Australian Rivers Institute, Griffith School of Environment, Griffith University, Southport, QLD, 4222, Australia; The University of Queensland, National Research Centre for Environmental Toxicology (Entox), Brisbane, QLD, 4108, Australia.
UFZ - Helmholtz Centre for Environmental Research, 04318 Leipzig, Germany.
Water Res. 2017 Oct 15;123:734-750. doi: 10.1016/j.watres.2017.07.016. Epub 2017 Jul 9.
Surface waters can contain a diverse range of organic pollutants, including pesticides, pharmaceuticals and industrial compounds. While bioassays have been used for water quality monitoring, there is limited knowledge regarding the effects of individual micropollutants and their relationship to the overall mixture effect in water samples. In this study, a battery of in vitro bioassays based on human and fish cell lines and whole organism assays using bacteria, algae, daphnids and fish embryos was assembled for use in water quality monitoring. The selection of bioassays was guided by the principles of adverse outcome pathways in order to cover relevant steps in toxicity pathways known to be triggered by environmental water samples. The effects of 34 water pollutants, which were selected based on hazard quotients, available environmental quality standards and mode of action information, were fingerprinted in the bioassay test battery. There was a relatively good agreement between the experimental results and available literature effect data. The majority of the chemicals were active in the assays indicative of apical effects, while fewer chemicals had a response in the specific reporter gene assays, but these effects were typically triggered at lower concentrations. The single chemical effect data were used to improve published mixture toxicity modeling of water samples from the Danube River. While there was a slight increase in the fraction of the bioanalytical equivalents explained for the Danube River samples, for some endpoints less than 1% of the observed effect could be explained by the studied chemicals. The new mixture models essentially confirmed previous findings from many studies monitoring water quality using both chemical analysis and bioanalytical tools. In short, our results indicate that many more chemicals contribute to the biological effect than those that are typically quantified by chemical monitoring programs or those regulated by environmental quality standards. This study not only demonstrates the utility of fingerprinting single chemicals for an improved understanding of the biological effect of pollutants, but also highlights the need to apply bioassays for water quality monitoring in order to prevent underestimation of the overall biological effect.
地表水中可能含有多种有机污染物,包括农药、药品和工业化合物。虽然生物测定法已被用于水质监测,但对于单个微污染物的影响及其与水样中整体混合物效应的关系,我们的了解有限。在这项研究中,我们组装了一系列基于人类和鱼类细胞系的体外生物测定法和使用细菌、藻类、水蚤和鱼类胚胎的整体生物测定法,用于水质监测。
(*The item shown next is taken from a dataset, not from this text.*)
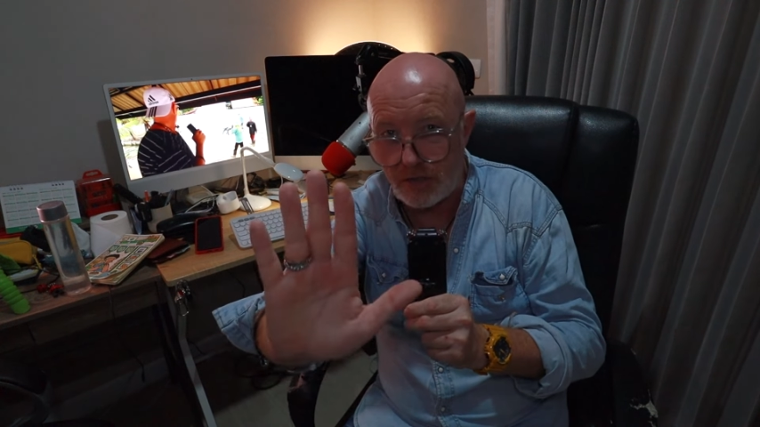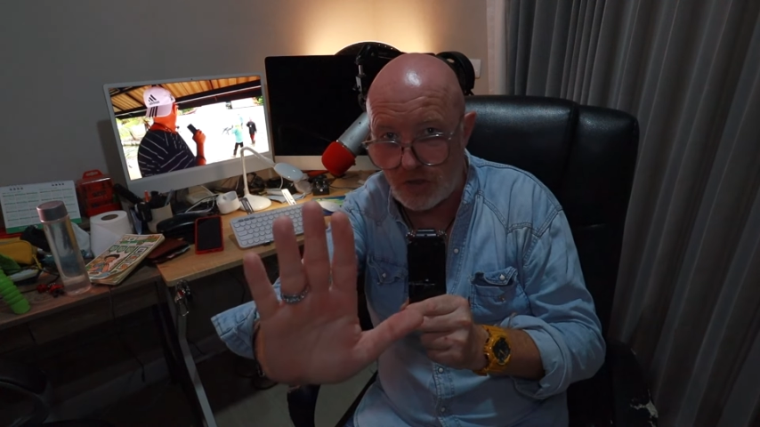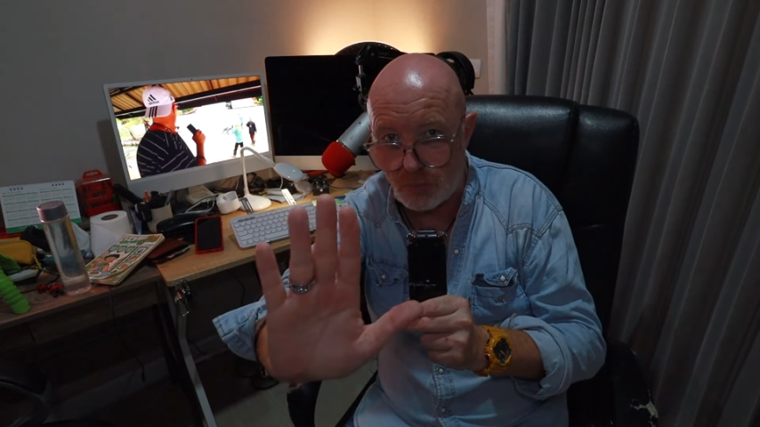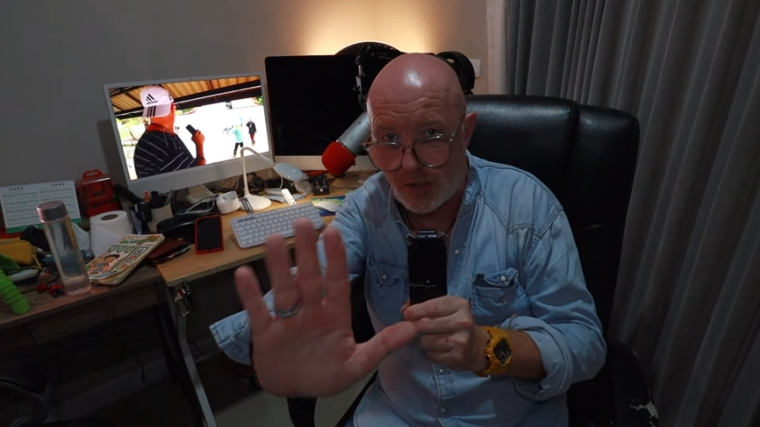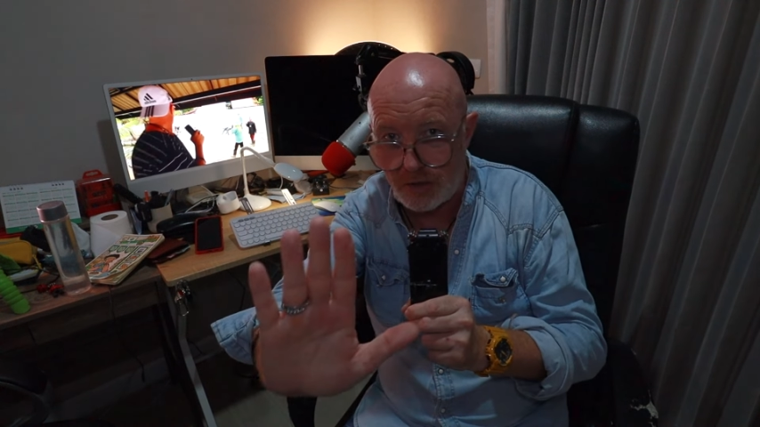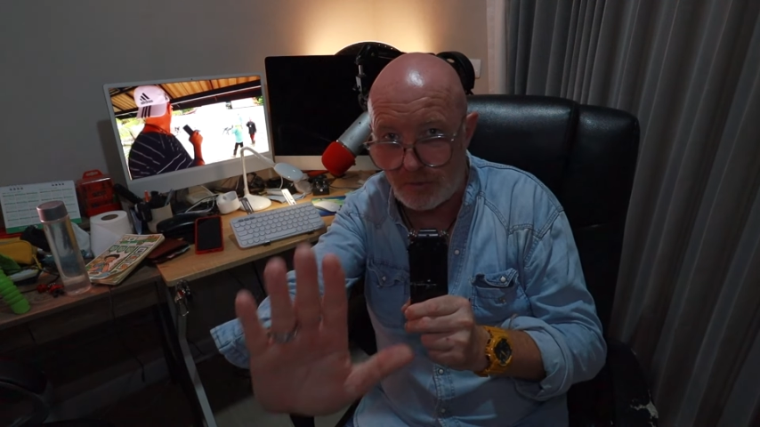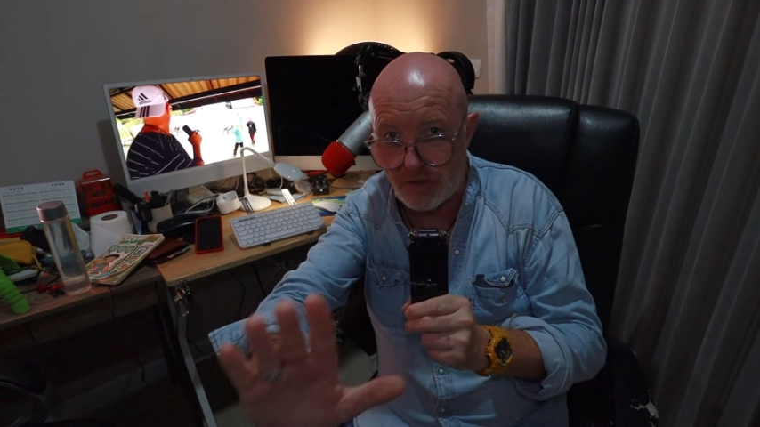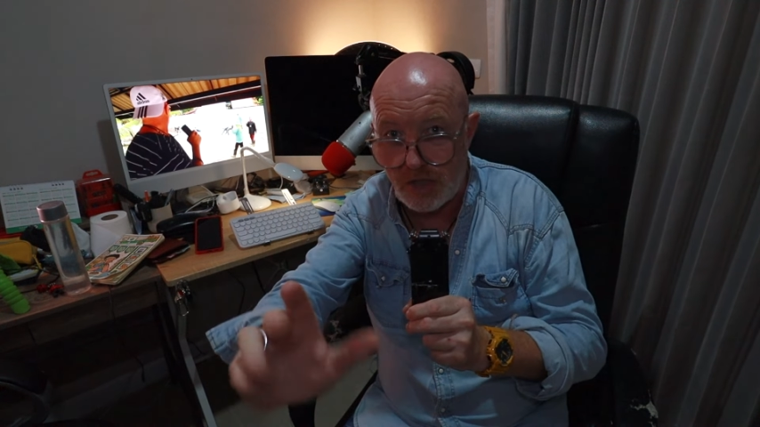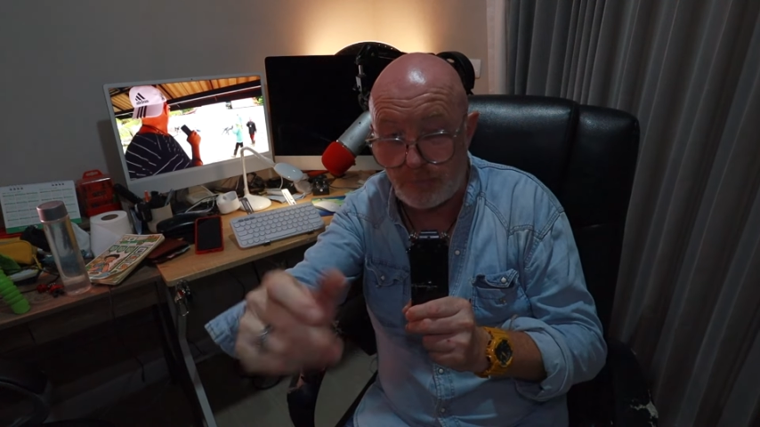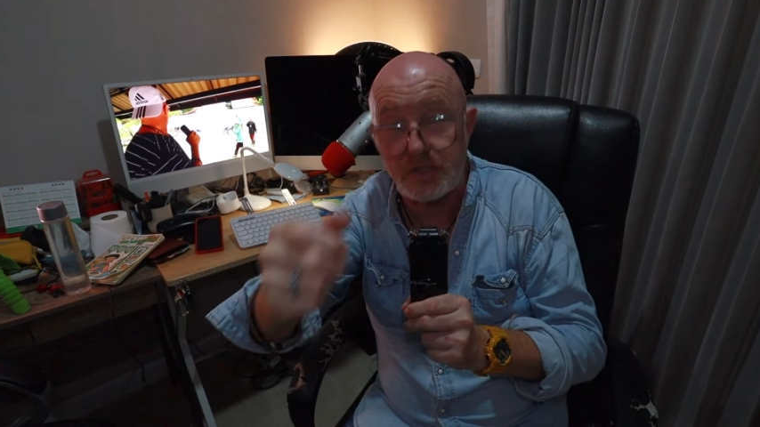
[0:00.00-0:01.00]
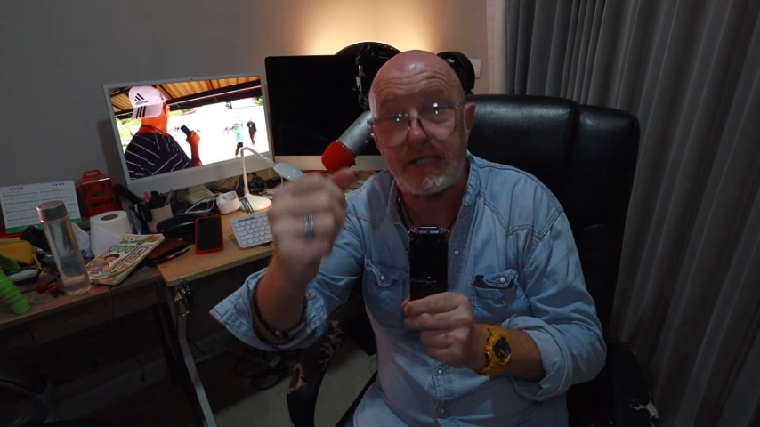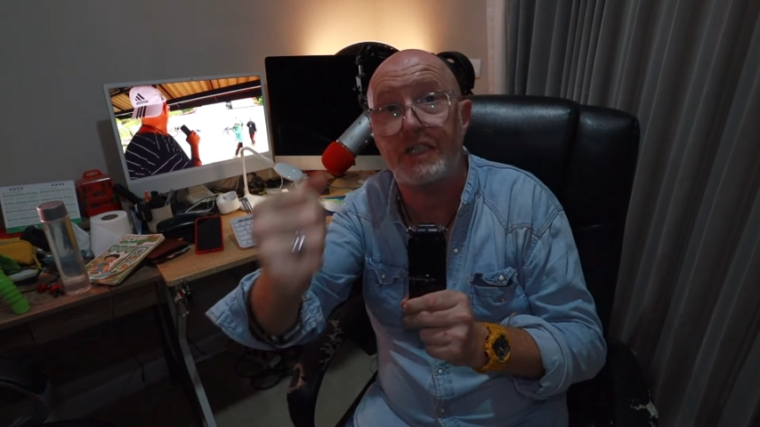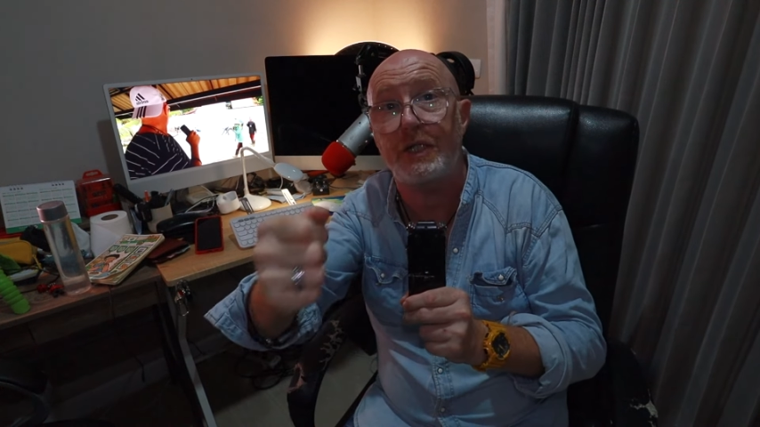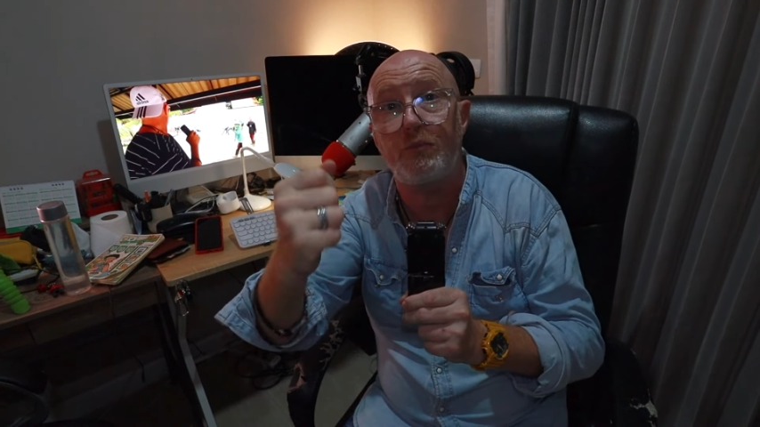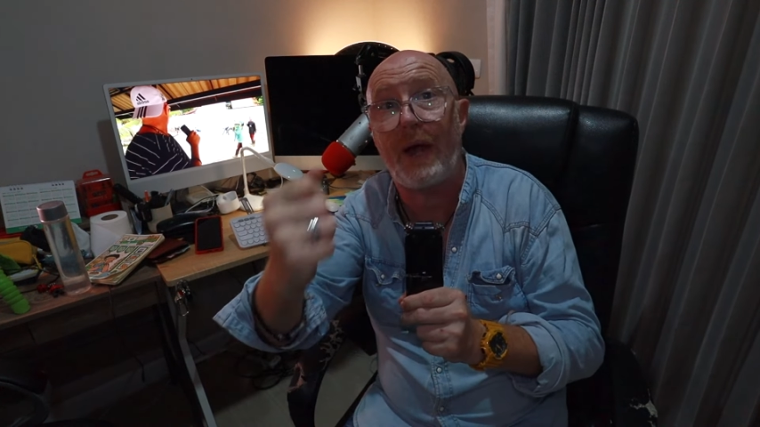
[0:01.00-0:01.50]
that you want them to stop. There's
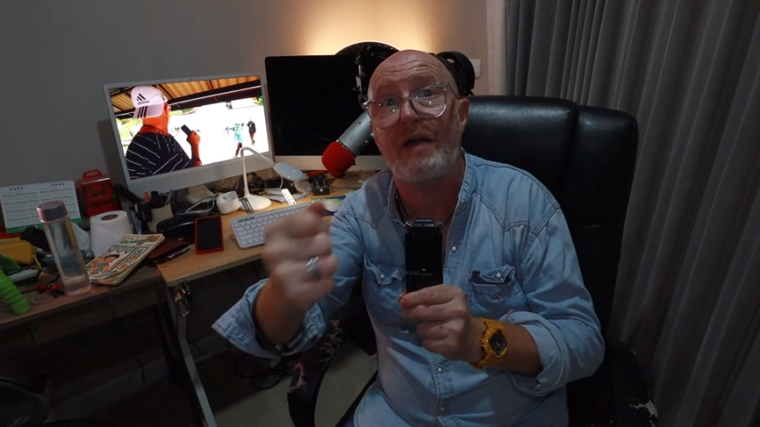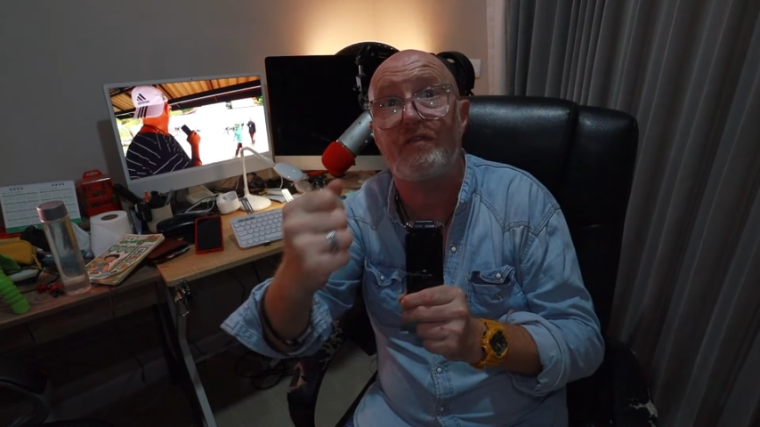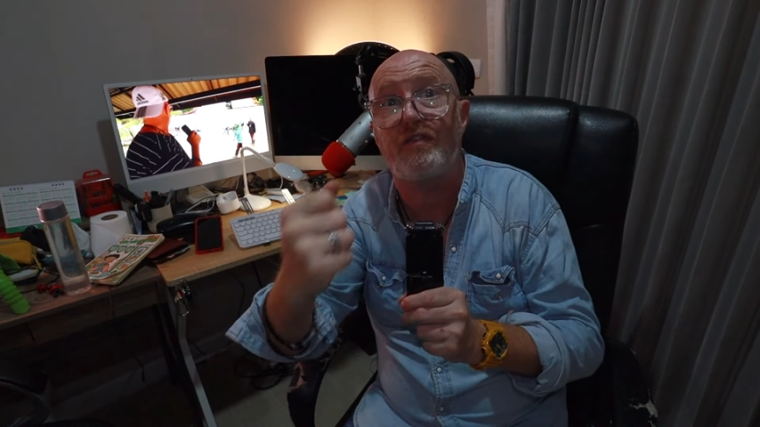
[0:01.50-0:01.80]
actually red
生物测定法的选择是根据不良结局途径的原则进行的,以便涵盖已知由环境水样触发的毒性途径中的相关步骤。根据危害系数、现有环境质量标准和作用模式信息选择了 34 种水污染物,在生物测定试验组中对其进行了“指纹”分析。实验结果与现有文献效应数据之间存在相对较好的一致性。大多数化学物质在测定中具有活性,表明存在顶端效应,而较少的化学物质在特定的报告基因测定中具有反应,但这些效应通常在较低浓度下触发。单个化学物质效应数据用于改进多瑙河水样的已发表混合物毒性模型。虽然对于多瑙河水样,生物分析等效物的解释比例略有增加,但对于一些终点,只有不到 1%的观察到的效应可以用研究的化学物质来解释。新的混合物模型基本上证实了之前使用化学分析和生物分析工具监测水质的许多研究的发现。简而言之,我们的研究结果表明,对于污染物的生物效应,有更多的化学物质起作用,而不是那些通常通过化学监测计划或环境质量标准来量化的化学物质。这项研究不仅表明,对单个化学物质进行“指纹”分析有助于更好地了解污染物的生物效应,而且还强调需要应用生物测定法进行水质监测,以防止低估整体生物效应。